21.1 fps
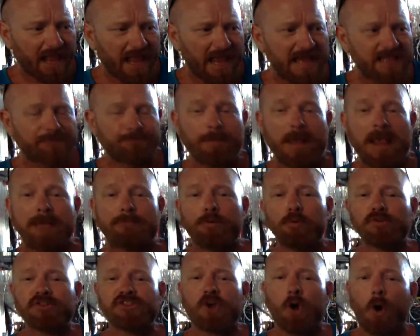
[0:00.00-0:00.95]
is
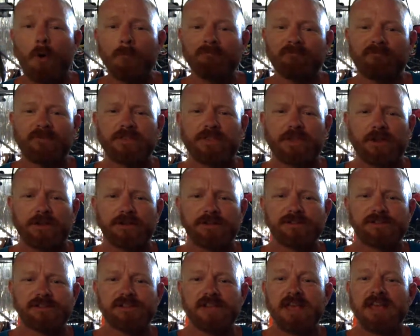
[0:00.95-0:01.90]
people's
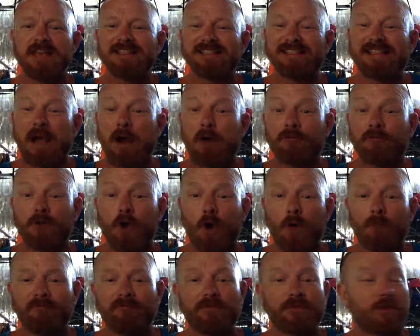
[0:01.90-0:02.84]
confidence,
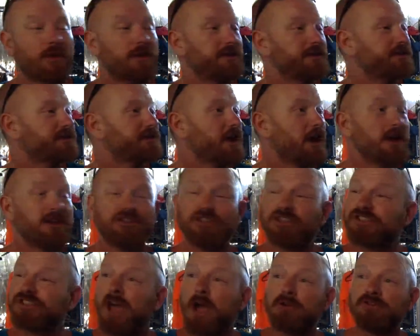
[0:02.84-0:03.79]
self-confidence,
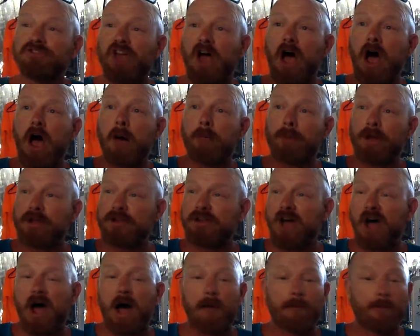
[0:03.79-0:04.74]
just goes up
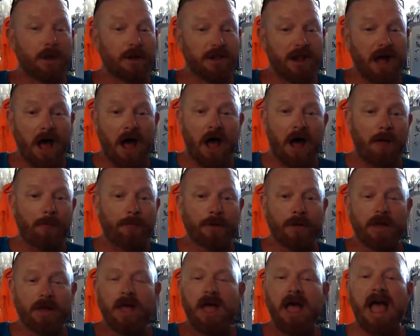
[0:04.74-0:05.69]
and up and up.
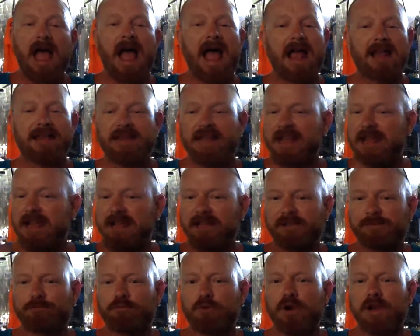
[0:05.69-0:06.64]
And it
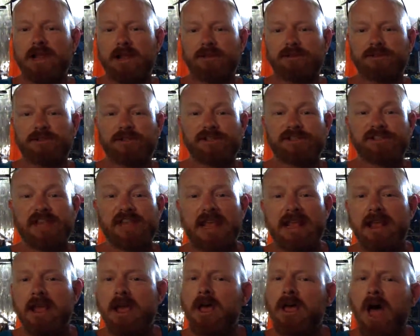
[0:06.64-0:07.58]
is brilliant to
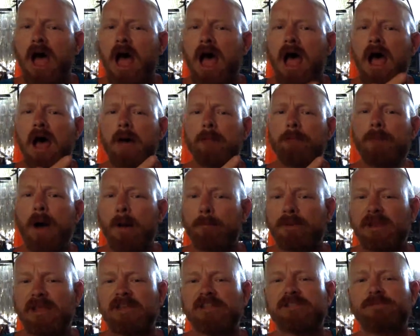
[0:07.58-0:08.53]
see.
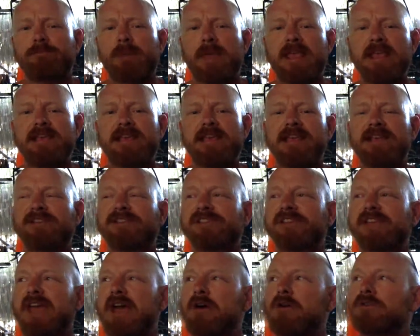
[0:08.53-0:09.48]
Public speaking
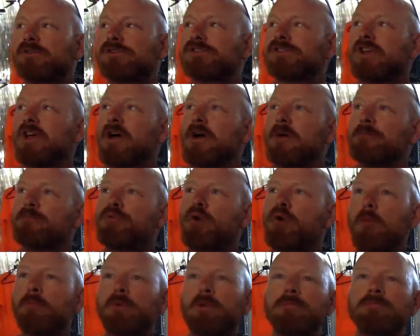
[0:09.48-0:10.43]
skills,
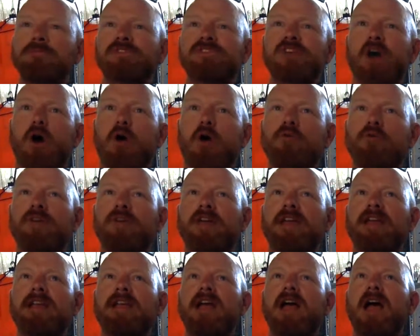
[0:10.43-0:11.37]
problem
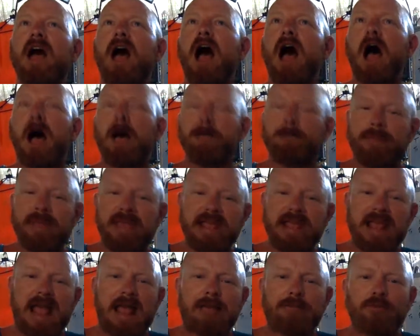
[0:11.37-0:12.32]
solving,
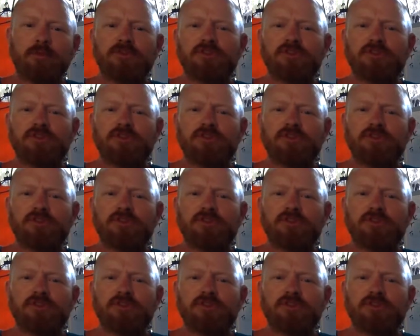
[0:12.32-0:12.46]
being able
--
» Problem description
Set down exactly, with no additions, each line from the line that includes "[0:06.64-0:07.58]" to the final line of the entries above; leave pictures out.

» Response area
[0:06.64-0:07.58]
is brilliant to
[0:07.58-0:08.53]
see.
[0:08.53-0:09.48]
Public speaking
[0:09.48-0:10.43]
skills,
[0:10.43-0:11.37]
problem
[0:11.37-0:12.32]
solving,
[0:12.32-0:12.46]
being able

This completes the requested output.